> [Data for processing]
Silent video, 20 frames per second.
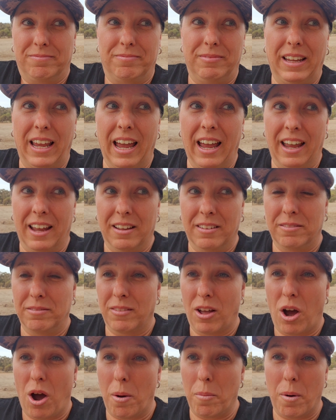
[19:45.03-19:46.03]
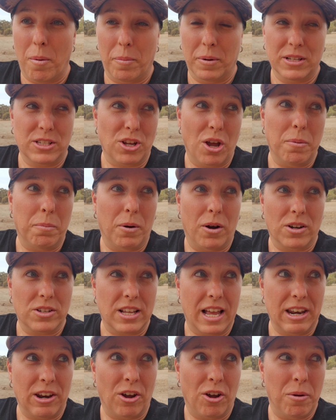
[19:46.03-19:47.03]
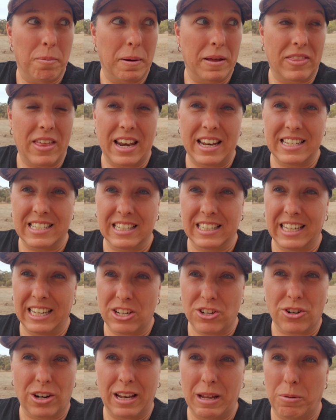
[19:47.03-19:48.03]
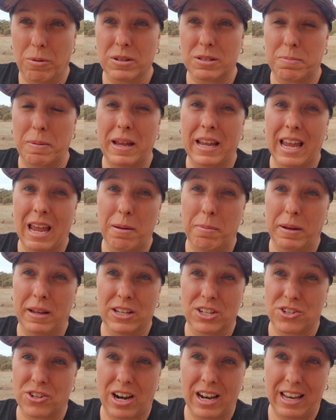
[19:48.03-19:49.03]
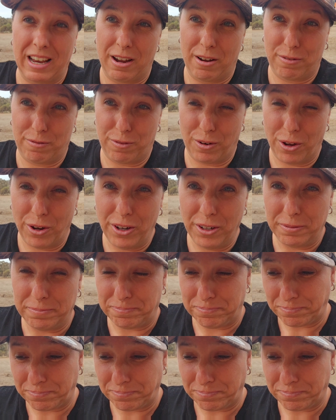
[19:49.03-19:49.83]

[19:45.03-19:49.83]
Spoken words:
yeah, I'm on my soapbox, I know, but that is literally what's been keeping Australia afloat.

> [Task requirements] Please copy the data shown above word for word, omitting the pictures.

> [Output for this exercise]
Silent video, 20 frames per second.
[19:45.03-19:46.03]
[19:46.03-19:47.03]
[19:47.03-19:48.03]
[19:48.03-19:49.03]
[19:49.03-19:49.83]

[19:45.03-19:49.83]
Spoken words:
yeah, I'm on my soapbox, I know, but that is literally what's been keeping Australia afloat.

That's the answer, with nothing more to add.